THE TASK
The response should be an exact transcription of the data below, free of images.

---------------

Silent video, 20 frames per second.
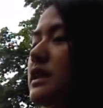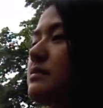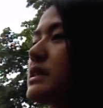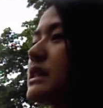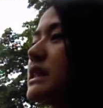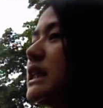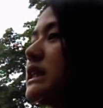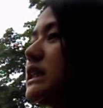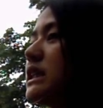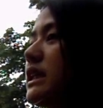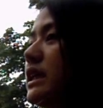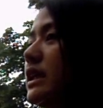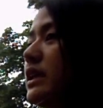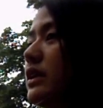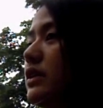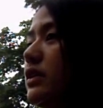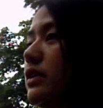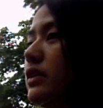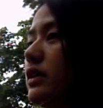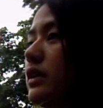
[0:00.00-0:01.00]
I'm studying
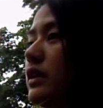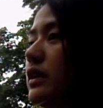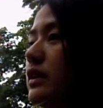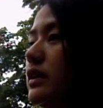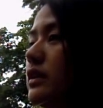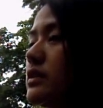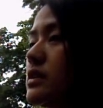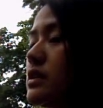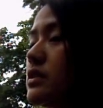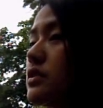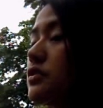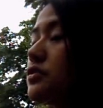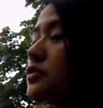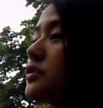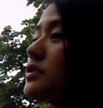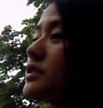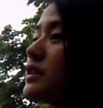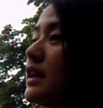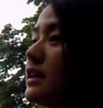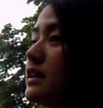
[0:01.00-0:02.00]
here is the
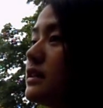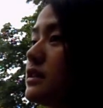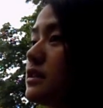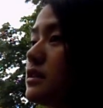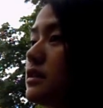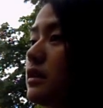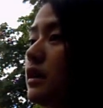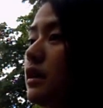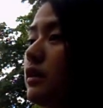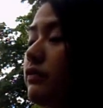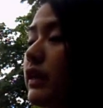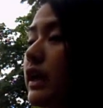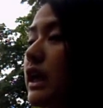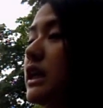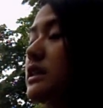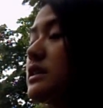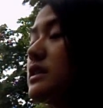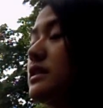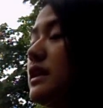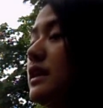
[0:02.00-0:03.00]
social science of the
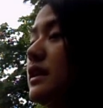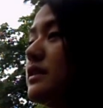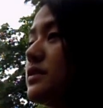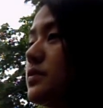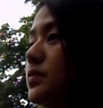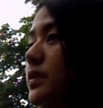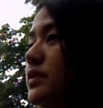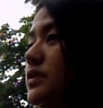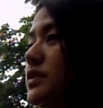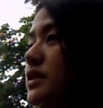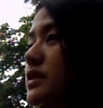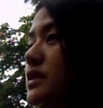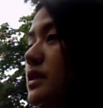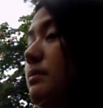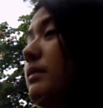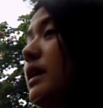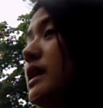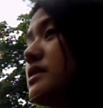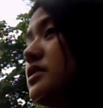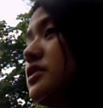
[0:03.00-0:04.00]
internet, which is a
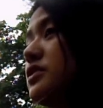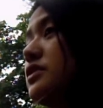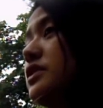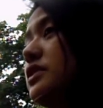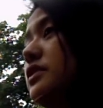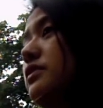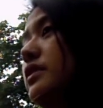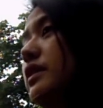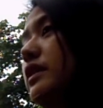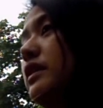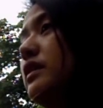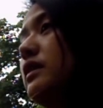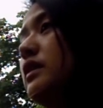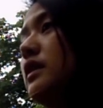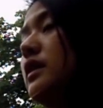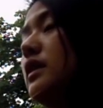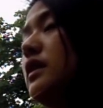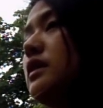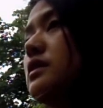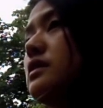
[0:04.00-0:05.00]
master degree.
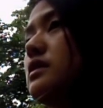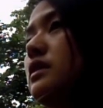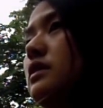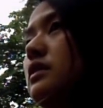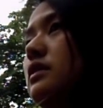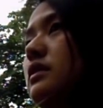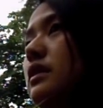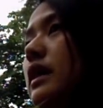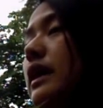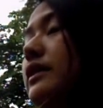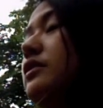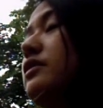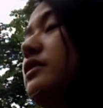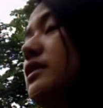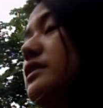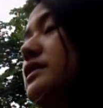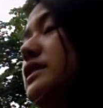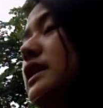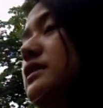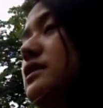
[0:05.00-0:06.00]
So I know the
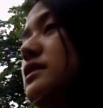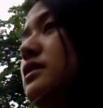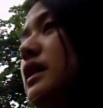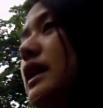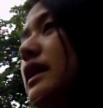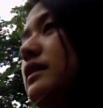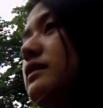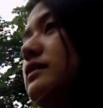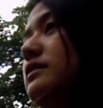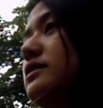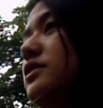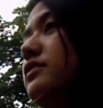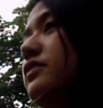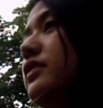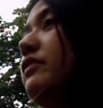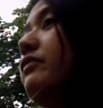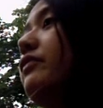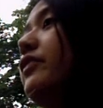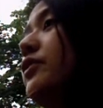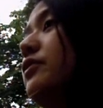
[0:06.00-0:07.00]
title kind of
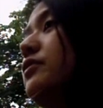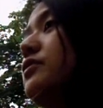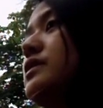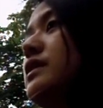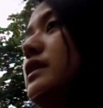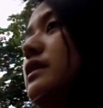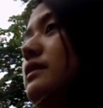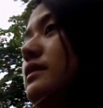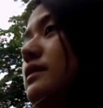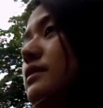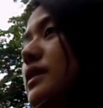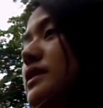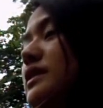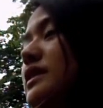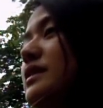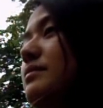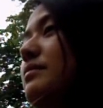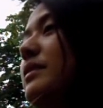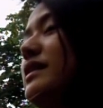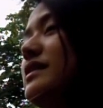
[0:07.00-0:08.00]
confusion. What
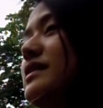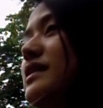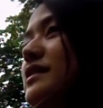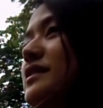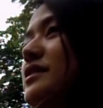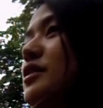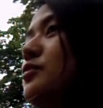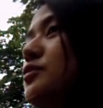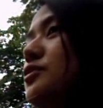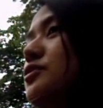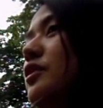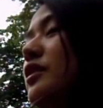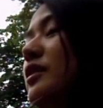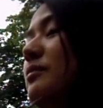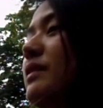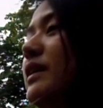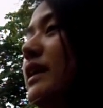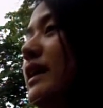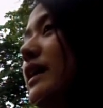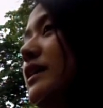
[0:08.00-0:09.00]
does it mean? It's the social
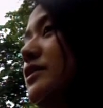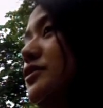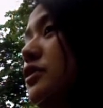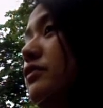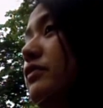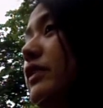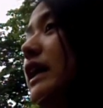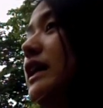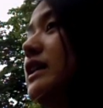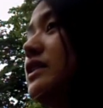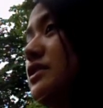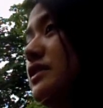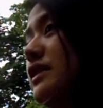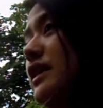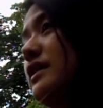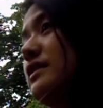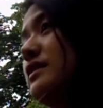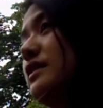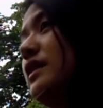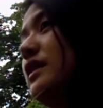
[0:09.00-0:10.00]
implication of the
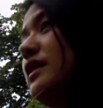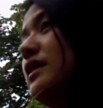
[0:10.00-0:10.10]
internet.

---------------

TASK RESPONSE
Silent video, 20 frames per second.
[0:00.00-0:01.00]
I'm studying
[0:01.00-0:02.00]
here is the
[0:02.00-0:03.00]
social science of the
[0:03.00-0:04.00]
internet, which is a
[0:04.00-0:05.00]
master degree.
[0:05.00-0:06.00]
So I know the
[0:06.00-0:07.00]
title kind of
[0:07.00-0:08.00]
confusion. What
[0:08.00-0:09.00]
does it mean? It's the social
[0:09.00-0:10.00]
implication of the
[0:10.00-0:10.10]
internet.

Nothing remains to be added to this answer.